I have a data.table 'DT' with a column ('col2') that is a list of data frames:
require(data.table)
DT <- data.table(col1 = c('A','A','B'),
col2 = list(data.frame(colA = c(1,3,54, 23),
colB = c("aa", "bb", "cc", "hh")),
data.frame(colA =c(23, 1),
colB = c("hh", "aa")),
data.frame(colA = 1,
colB = "aa")))
> DT
col1 col2
1: A <data.frame>
2: A <data.frame>
3: B <data.frame>
>> DT$col2
[[1]]
colA colB
1 1 aa
2 3 bb
3 54 cc
4 23 hh
[[2]]
colA colB
1 23 hh
2 1 aa
[[3]]
colA colB
1 1 aa
Each data.frame in col2 has two columns colA and colB.
I'd like to have a data.table output that binds each unique row of those data.frames based on col1 of DT.
I guess it's like using rbindlist in an aggregate function of the data.table.
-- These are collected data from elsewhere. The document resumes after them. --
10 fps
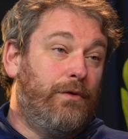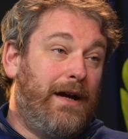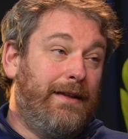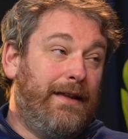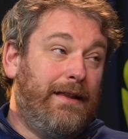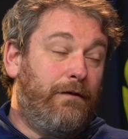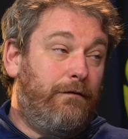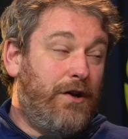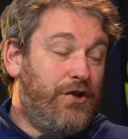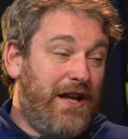I think the
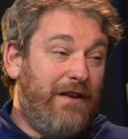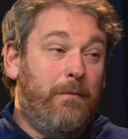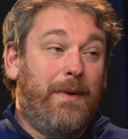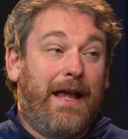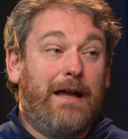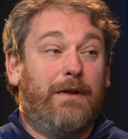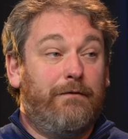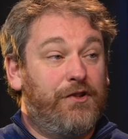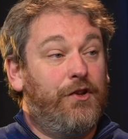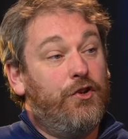French Navy became like
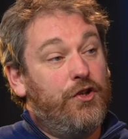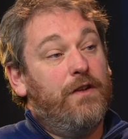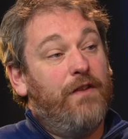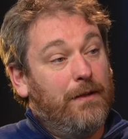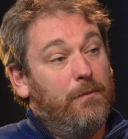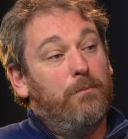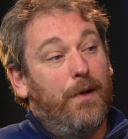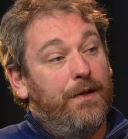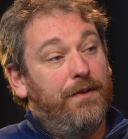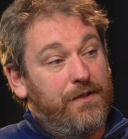research and development
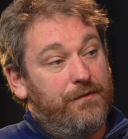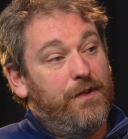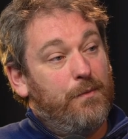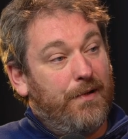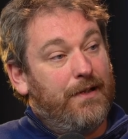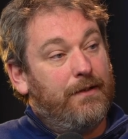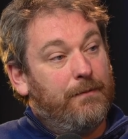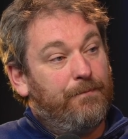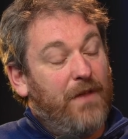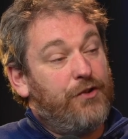partners for the brand.
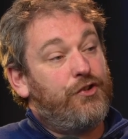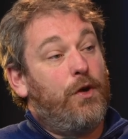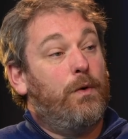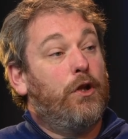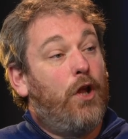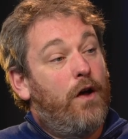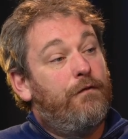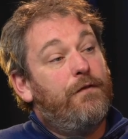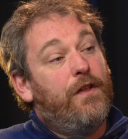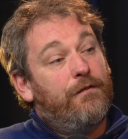And so a lot of the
This is the desired output:
> #desired output
> output
colA colB col1
1: 1 aa A
2: 3 bb A
3: 54 cc A
4: 23 hh A
5: 1 aa B
The dataframe of the second row of DT (DT[2, col2]) has duplicate entries, and only unique entries are desired for each unique col1.
I tried the following and I get an error.
desired_output <- DT[, lapply(col2, function(x) unique(rbindlist(x))), by = col1]
# Error in rbindlist(x) :
# Item 1 of list input is not a data.frame, data.table or list
This 'works', though not desired output:
unique(rbindlist(DT$col2))
colA colB
1: 1 aa
2: 3 bb
3: 54 cc
4: 23 hh
Is there anyway to use rbindlist in an aggregate function of a data.table?
Group by 'col1', run rbindlist on 'col2':
unique(DT[ , rbindlist(col2), by = col1]) # trimmed thanks to @snoram
# col1 colA colB
# 1: A 1 aa
# 2: A 3 bb
# 3: A 54 cc
# 4: A 23 hh
# 5: B 1 aa